● **Exercise objective**:
With the pictures excluded, output only the lines from the one containing "[00:07:52.67]" through the last line of the entries, unchanged.

● **Data for this task**:

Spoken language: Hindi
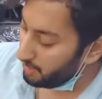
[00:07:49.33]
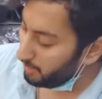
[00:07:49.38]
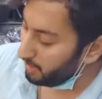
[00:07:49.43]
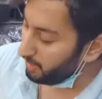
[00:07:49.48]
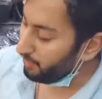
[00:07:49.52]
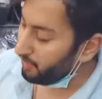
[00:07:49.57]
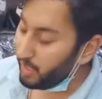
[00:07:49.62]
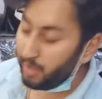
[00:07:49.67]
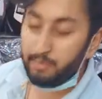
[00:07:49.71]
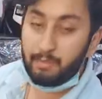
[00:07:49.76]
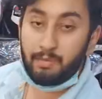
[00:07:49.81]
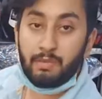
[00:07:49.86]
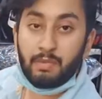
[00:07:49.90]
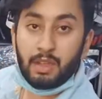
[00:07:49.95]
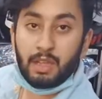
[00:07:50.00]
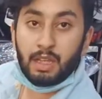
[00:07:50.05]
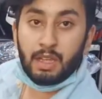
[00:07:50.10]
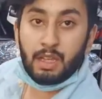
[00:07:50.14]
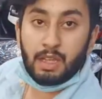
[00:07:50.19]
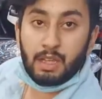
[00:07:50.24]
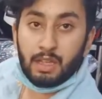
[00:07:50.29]
डबल फ्रेम
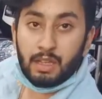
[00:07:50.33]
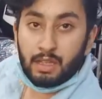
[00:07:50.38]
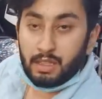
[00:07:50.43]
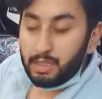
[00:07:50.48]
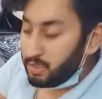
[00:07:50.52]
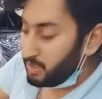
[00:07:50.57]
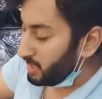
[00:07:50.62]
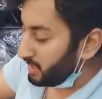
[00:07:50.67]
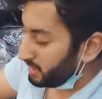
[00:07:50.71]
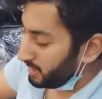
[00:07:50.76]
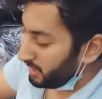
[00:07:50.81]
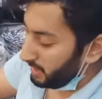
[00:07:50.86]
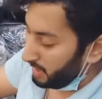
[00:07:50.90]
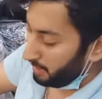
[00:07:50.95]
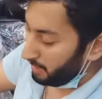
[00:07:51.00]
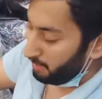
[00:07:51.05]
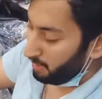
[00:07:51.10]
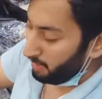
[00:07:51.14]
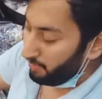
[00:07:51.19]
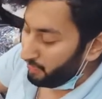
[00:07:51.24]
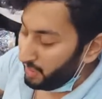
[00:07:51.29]
जैसे ये
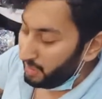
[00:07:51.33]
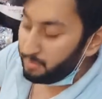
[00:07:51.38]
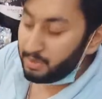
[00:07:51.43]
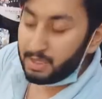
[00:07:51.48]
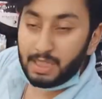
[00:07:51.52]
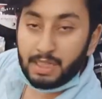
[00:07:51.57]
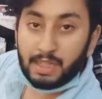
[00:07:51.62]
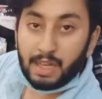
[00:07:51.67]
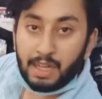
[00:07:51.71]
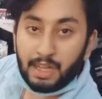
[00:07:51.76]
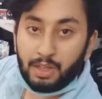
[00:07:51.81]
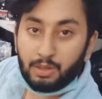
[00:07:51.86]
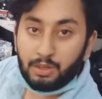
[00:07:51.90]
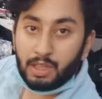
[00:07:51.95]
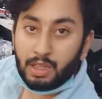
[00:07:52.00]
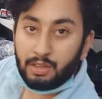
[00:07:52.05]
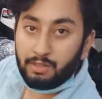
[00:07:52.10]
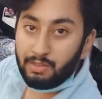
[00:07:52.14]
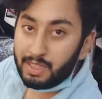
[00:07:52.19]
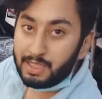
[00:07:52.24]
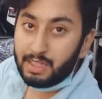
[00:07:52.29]
डबल फ्रेम जैसे टाइट
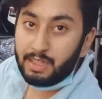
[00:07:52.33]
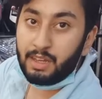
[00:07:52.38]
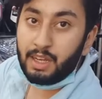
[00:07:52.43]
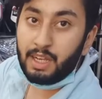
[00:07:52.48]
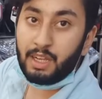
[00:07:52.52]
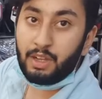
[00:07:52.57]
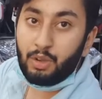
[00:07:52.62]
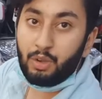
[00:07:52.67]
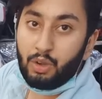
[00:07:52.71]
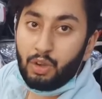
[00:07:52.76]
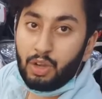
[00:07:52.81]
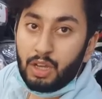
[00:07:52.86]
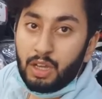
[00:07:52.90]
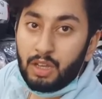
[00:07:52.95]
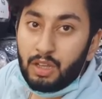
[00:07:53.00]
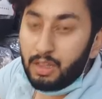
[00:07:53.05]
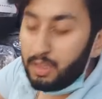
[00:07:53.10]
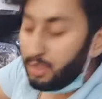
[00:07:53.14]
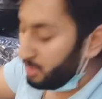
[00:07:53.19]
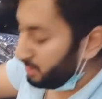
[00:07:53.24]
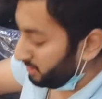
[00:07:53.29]
होता है ये वैसे टाइट होगा
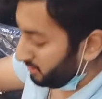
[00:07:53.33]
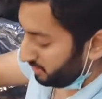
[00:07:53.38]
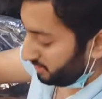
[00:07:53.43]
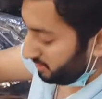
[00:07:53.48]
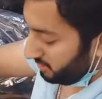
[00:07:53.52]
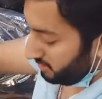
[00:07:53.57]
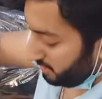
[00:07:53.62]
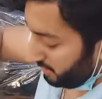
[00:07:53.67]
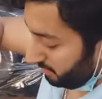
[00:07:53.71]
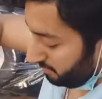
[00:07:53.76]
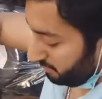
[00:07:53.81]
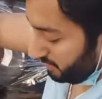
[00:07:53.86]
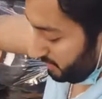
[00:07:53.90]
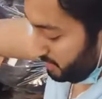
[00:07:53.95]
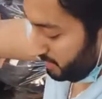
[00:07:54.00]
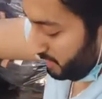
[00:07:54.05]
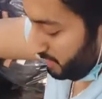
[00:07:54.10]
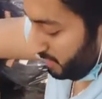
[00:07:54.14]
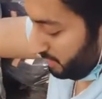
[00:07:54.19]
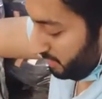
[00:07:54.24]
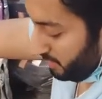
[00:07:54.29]
अब
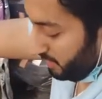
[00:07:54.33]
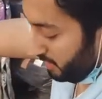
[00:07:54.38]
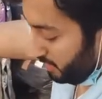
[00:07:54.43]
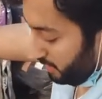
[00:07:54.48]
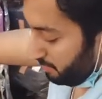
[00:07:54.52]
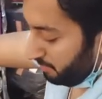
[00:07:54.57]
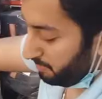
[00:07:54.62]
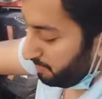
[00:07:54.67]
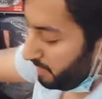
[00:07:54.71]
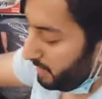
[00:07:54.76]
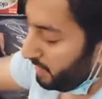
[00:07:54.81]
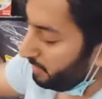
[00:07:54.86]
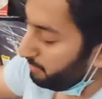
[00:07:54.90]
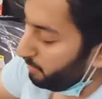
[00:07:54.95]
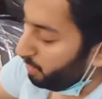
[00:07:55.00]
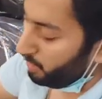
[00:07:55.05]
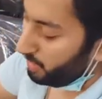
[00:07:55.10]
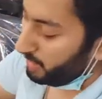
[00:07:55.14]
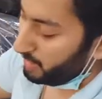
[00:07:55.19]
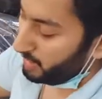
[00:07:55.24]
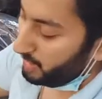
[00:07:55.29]
इसके अंदर एक
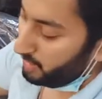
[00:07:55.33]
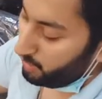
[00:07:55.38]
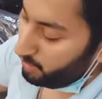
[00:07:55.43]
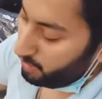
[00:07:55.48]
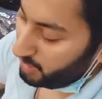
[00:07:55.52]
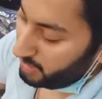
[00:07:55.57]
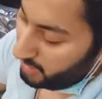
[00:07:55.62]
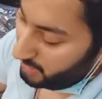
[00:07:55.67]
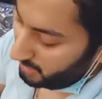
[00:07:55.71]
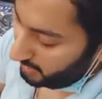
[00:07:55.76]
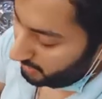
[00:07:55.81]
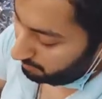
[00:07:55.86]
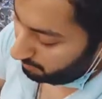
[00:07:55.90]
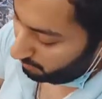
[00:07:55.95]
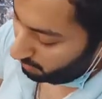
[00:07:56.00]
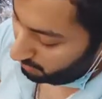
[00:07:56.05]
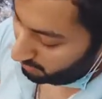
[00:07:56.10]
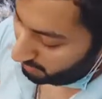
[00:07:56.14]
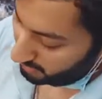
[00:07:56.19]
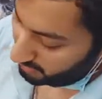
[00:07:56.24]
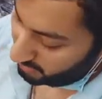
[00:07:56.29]
पॉकेट ये हो गई एक
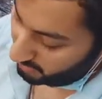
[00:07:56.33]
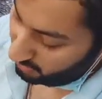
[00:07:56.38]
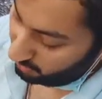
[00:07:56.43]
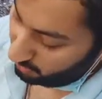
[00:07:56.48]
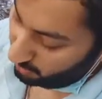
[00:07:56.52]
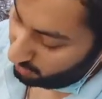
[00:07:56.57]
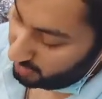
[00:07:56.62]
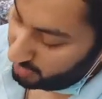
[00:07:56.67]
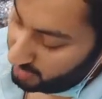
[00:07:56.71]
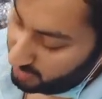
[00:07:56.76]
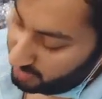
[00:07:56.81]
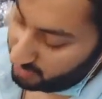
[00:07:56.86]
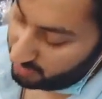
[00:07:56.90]
पॉकेट ये हो गई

● **Task result**:
[00:07:52.67]
[00:07:52.71]
[00:07:52.76]
[00:07:52.81]
[00:07:52.86]
[00:07:52.90]
[00:07:52.95]
[00:07:53.00]
[00:07:53.05]
[00:07:53.10]
[00:07:53.14]
[00:07:53.19]
[00:07:53.24]
[00:07:53.29]
होता है ये वैसे टाइट होगा
[00:07:53.33]
[00:07:53.38]
[00:07:53.43]
[00:07:53.48]
[00:07:53.52]
[00:07:53.57]
[00:07:53.62]
[00:07:53.67]
[00:07:53.71]
[00:07:53.76]
[00:07:53.81]
[00:07:53.86]
[00:07:53.90]
[00:07:53.95]
[00:07:54.00]
[00:07:54.05]
[00:07:54.10]
[00:07:54.14]
[00:07:54.19]
[00:07:54.24]
[00:07:54.29]
अब
[00:07:54.33]
[00:07:54.38]
[00:07:54.43]
[00:07:54.48]
[00:07:54.52]
[00:07:54.57]
[00:07:54.62]
[00:07:54.67]
[00:07:54.71]
[00:07:54.76]
[00:07:54.81]
[00:07:54.86]
[00:07:54.90]
[00:07:54.95]
[00:07:55.00]
[00:07:55.05]
[00:07:55.10]
[00:07:55.14]
[00:07:55.19]
[00:07:55.24]
[00:07:55.29]
इसके अंदर एक
[00:07:55.33]
[00:07:55.38]
[00:07:55.43]
[00:07:55.48]
[00:07:55.52]
[00:07:55.57]
[00:07:55.62]
[00:07:55.67]
[00:07:55.71]
[00:07:55.76]
[00:07:55.81]
[00:07:55.86]
[00:07:55.90]
[00:07:55.95]
[00:07:56.00]
[00:07:56.05]
[00:07:56.10]
[00:07:56.14]
[00:07:56.19]
[00:07:56.24]
[00:07:56.29]
पॉकेट ये हो गई एक
[00:07:56.33]
[00:07:56.38]
[00:07:56.43]
[00:07:56.48]
[00:07:56.52]
[00:07:56.57]
[00:07:56.62]
[00:07:56.67]
[00:07:56.71]
[00:07:56.76]
[00:07:56.81]
[00:07:56.86]
[00:07:56.90]
पॉकेट ये हो गई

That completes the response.